The general mood in the Opposition is that of a people who feel vindicated after the government first dismissed Mr Odinga’s remarks that millions of shillings had been looted at the National Youth Service back in June.
“What is in question is the very shady, murky and extremely unethical procurement procedures at the Ministry of Devolution’s NYS projects where beans, ndengu, sugar, rice and milk, among other things, are being supplied at exaggerated prices by shadowy companies, some of which are linked to senior officials in government, under questionable procurement procedures,” Mr Odinga said then.
He said that contrary to assertion by Jubilee politicians, his campaign against graft is not meant to bring the Jubilee government tumbling down.
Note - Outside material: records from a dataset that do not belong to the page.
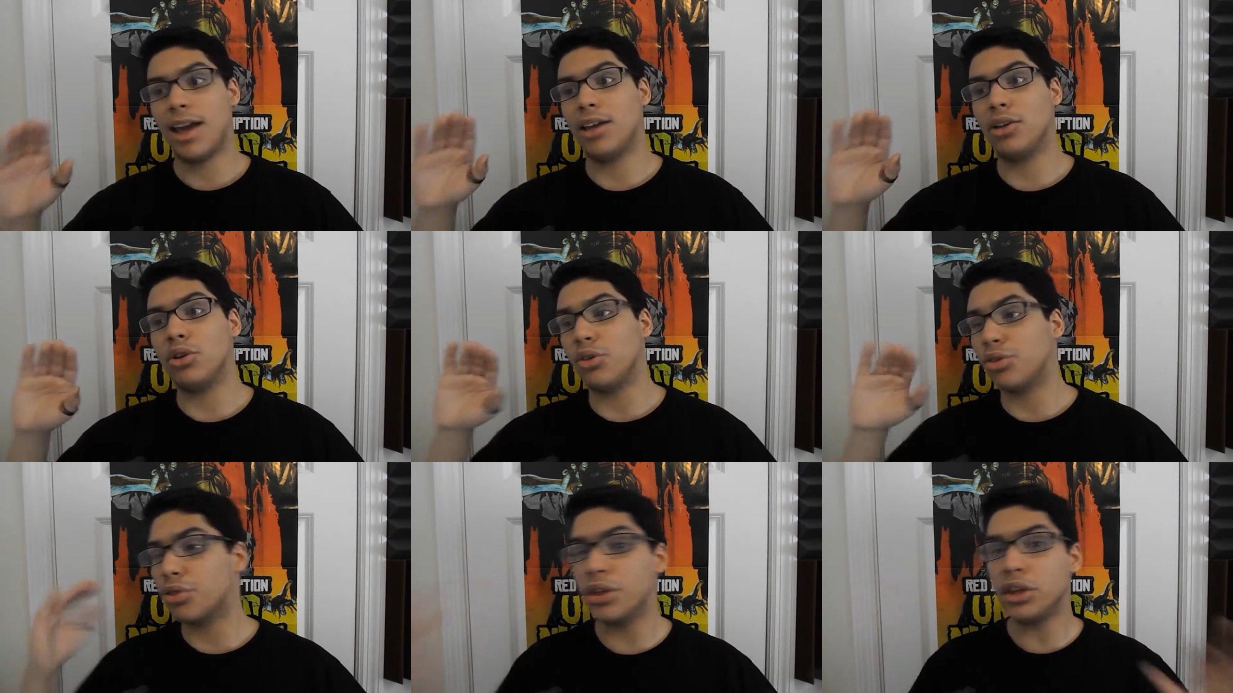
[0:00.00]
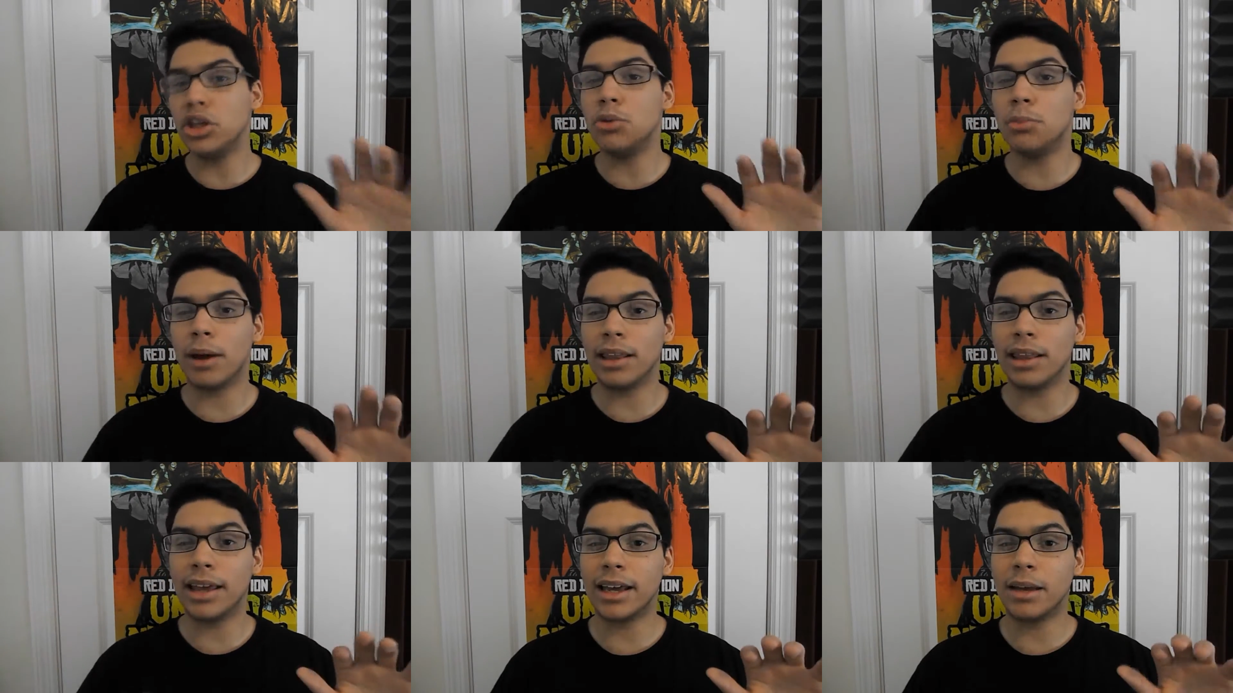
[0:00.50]
and you think
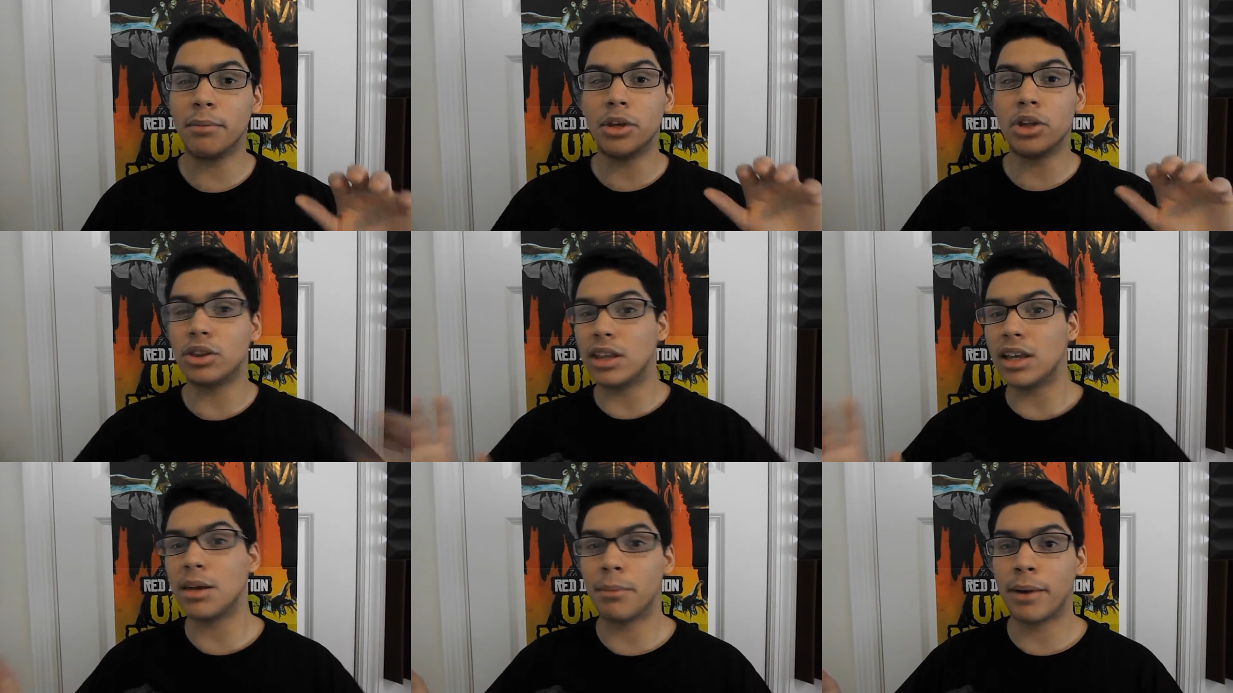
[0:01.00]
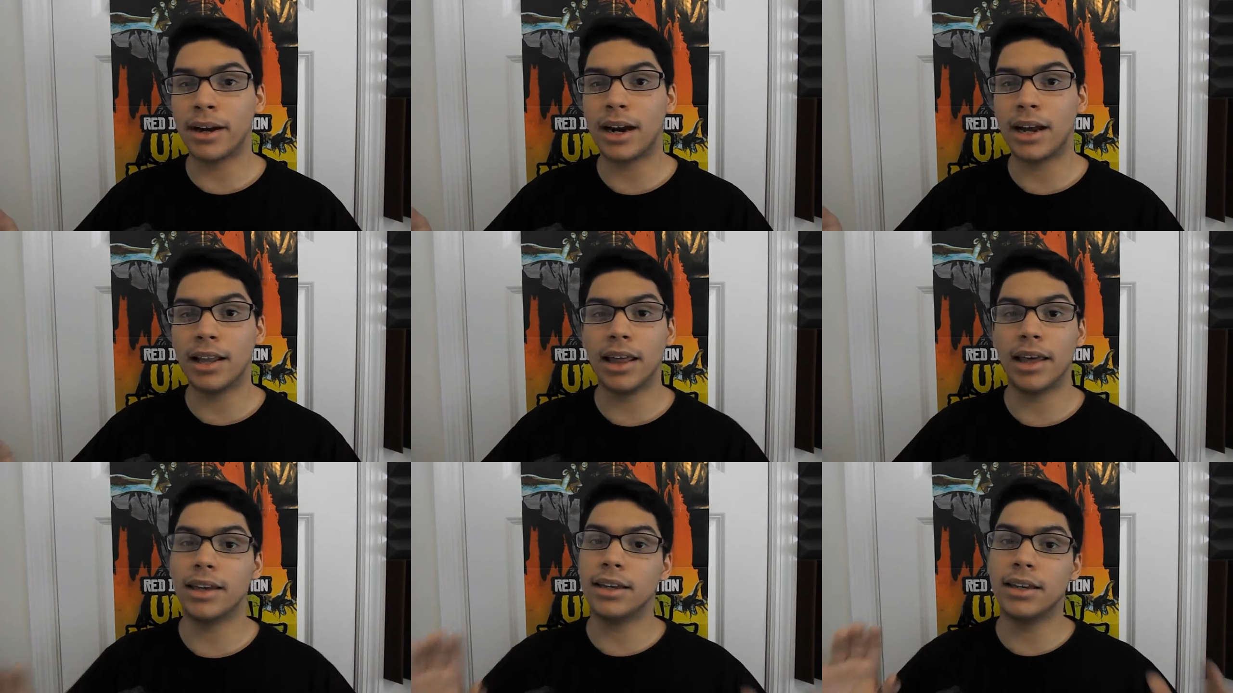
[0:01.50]
you might like it, but you think you might
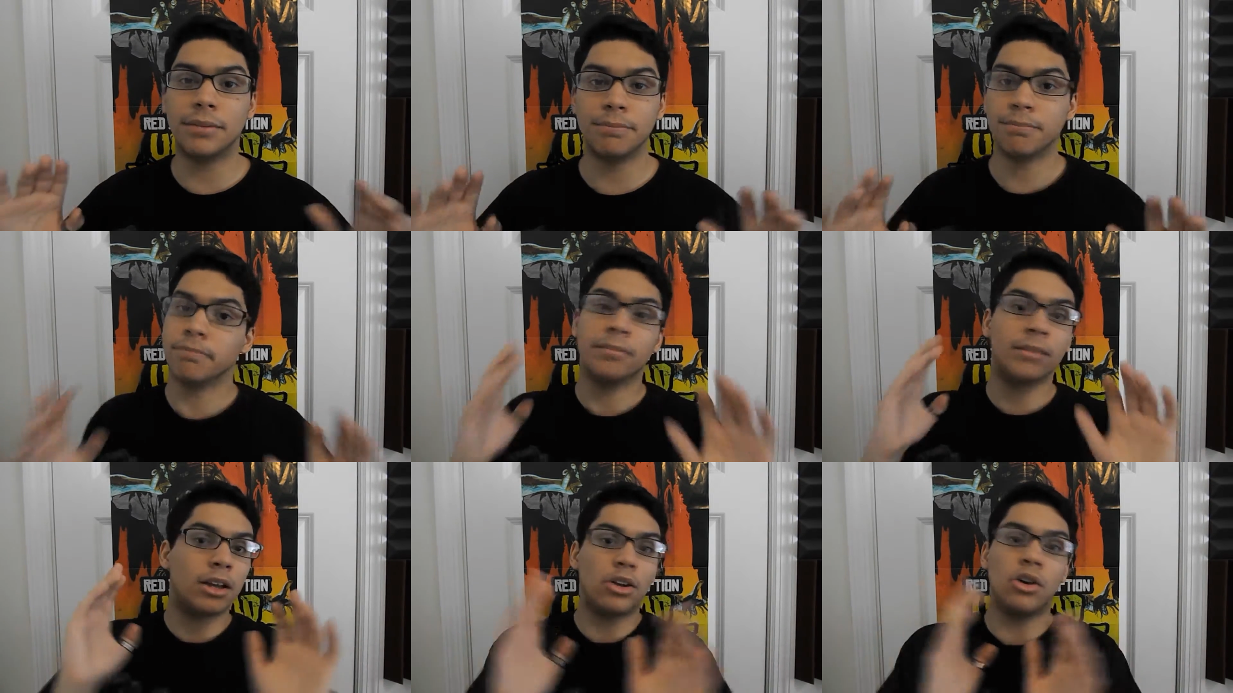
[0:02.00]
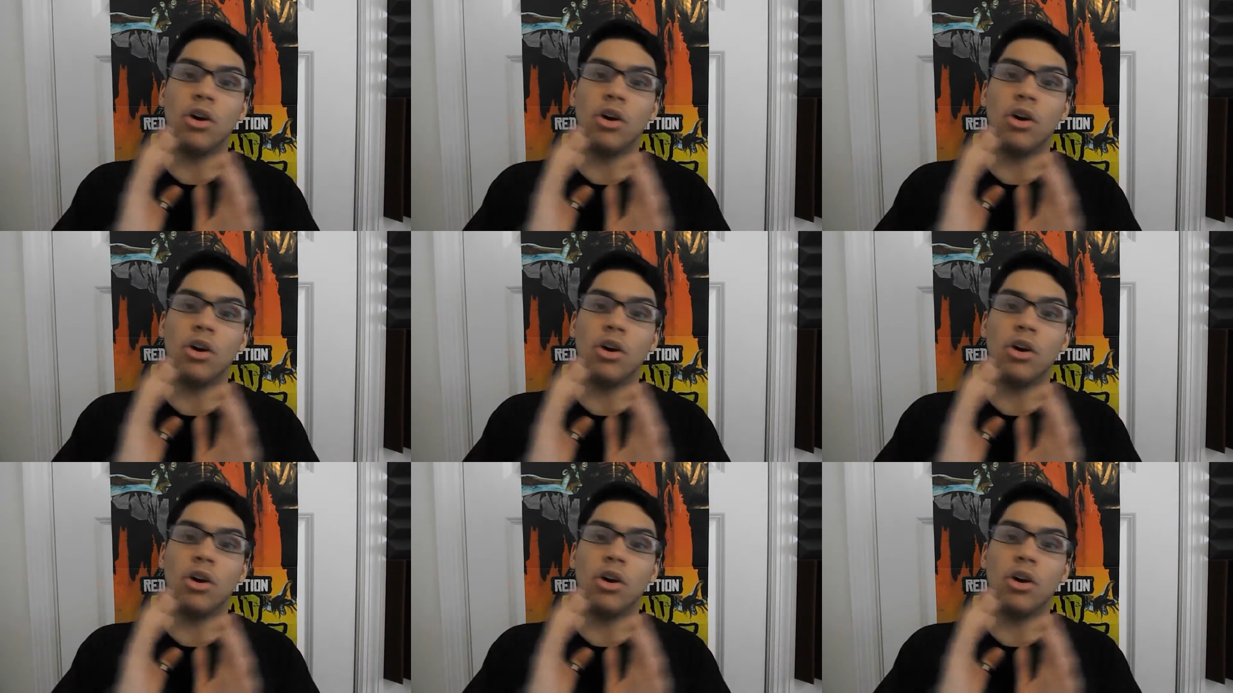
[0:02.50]
not like it,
“It is never about cutting somebody to size like they would want it to appear. Our stance on graft has been unwavering and it is not in any way a personal attack on the President. What we are telling him is he must hold his officers who preside over looting public resources to account,” Mr Odinga said.
The country has in the last week been thrown into serious debate and uproar after the National Assembly’s Public Accounts Committee, chaired by Rarieda MP Nicholas Gumbo, found that the Devolution ministry had procured items at prices way above the market rate and included curious items in its assets register.